そして、この先は1000億台のインテリジェントなデバイスがネットワークで結合される時代となり、全てがインテリジェントになる時代が来るとKoduri氏は予想する。それは、誰もがExaスケールの処理能力を使える時代であるという。
なお、Intelの新しいグラフィックスアーキテクチャはXeと名付けられているがこれはエクサを誰も(Everyone)が使えるという命名であるという。
どこまでも求められるコンピューティングパワー
2010年頃までは、ムーアの法則にしたがい2年で処理能力が2倍になる時代であった。しかし、ニューラルネットの幕開けのAlex-Netから、GoogleのAlphaGo Zeroまでの期間には30万倍の計算能力が必要とされるようになっている。これは必要な計算能力が3.4カ月で倍増する時代に入ったことを意味している。
ただし、性能と汎用性とは反比例する関係があり、例えばチェス用に限定すれば人間のチャンピオンを凌ぐ人工知能が作れるが、汎用のロボットの頭脳を作るのはその何千倍も性能が必要になるという違いがあるという。

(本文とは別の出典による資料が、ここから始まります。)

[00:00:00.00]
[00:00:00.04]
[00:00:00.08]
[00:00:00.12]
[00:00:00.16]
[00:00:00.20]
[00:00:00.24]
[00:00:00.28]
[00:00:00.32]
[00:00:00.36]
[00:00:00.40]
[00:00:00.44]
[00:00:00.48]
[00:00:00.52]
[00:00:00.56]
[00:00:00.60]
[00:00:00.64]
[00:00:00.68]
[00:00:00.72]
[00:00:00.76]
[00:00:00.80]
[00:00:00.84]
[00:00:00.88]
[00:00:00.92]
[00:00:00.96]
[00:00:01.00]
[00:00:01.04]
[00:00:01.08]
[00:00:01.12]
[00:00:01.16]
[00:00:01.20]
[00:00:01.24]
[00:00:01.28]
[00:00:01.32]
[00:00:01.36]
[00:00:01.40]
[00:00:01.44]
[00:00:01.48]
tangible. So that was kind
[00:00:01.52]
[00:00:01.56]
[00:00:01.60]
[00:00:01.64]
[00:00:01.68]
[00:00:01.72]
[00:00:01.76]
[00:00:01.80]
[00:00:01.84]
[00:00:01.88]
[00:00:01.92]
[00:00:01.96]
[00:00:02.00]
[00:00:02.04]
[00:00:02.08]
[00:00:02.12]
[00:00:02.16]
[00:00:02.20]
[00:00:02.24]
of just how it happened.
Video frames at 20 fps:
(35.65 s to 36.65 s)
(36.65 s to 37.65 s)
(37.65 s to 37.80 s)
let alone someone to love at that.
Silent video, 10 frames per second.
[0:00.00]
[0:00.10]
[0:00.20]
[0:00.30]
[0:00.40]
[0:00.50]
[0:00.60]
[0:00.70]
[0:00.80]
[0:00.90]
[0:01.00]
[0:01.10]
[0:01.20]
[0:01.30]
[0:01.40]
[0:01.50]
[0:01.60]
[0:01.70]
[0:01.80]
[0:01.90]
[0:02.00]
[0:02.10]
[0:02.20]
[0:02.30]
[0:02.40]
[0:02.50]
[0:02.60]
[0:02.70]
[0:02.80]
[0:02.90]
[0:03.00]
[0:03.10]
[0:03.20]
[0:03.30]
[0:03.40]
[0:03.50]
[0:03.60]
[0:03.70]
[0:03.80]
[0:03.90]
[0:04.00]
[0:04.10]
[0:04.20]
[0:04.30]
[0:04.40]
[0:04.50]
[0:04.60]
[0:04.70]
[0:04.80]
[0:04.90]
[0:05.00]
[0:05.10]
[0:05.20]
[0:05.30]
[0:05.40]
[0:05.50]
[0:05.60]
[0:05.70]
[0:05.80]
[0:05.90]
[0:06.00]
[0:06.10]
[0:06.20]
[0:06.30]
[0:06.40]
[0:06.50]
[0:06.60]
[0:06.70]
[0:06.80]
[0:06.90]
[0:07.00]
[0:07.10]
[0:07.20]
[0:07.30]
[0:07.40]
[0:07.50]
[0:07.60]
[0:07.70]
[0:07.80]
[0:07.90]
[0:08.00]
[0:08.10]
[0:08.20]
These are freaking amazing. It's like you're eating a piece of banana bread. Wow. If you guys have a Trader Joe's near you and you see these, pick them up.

トランジスタ密度は5年で2倍程度にしかならず、ムーアの法則は息切れのように見られているが、ソフトウェアの性能向上なども含めて考えると、まだまだ、大きな性能向上の余地はある。
ソフトウェアの生産性は、ハードウェアの効率を大きく上回っており、Pythonプログラムに比べてC言語化では47倍の生産性向上になっている。これに並列化やベクトル化、さらにAVX命令の使用などによる、ハードウェアの効率向上を合わせて考えると、性能は6万3000倍に向上している。
マシンラーニングの場合でも、1年半のソフトウェアの改善で、推論の時間が秒単位であったものがミリ秒単位に短縮され、学習時間は週単位から時/分単位に短縮されている。
Koduri氏の親友で、AMDやIntelでの在籍時期もオーバラップしている天才エンジニアのJim Keller氏は、「There is still plenty of room at the bottom」と指摘していたという。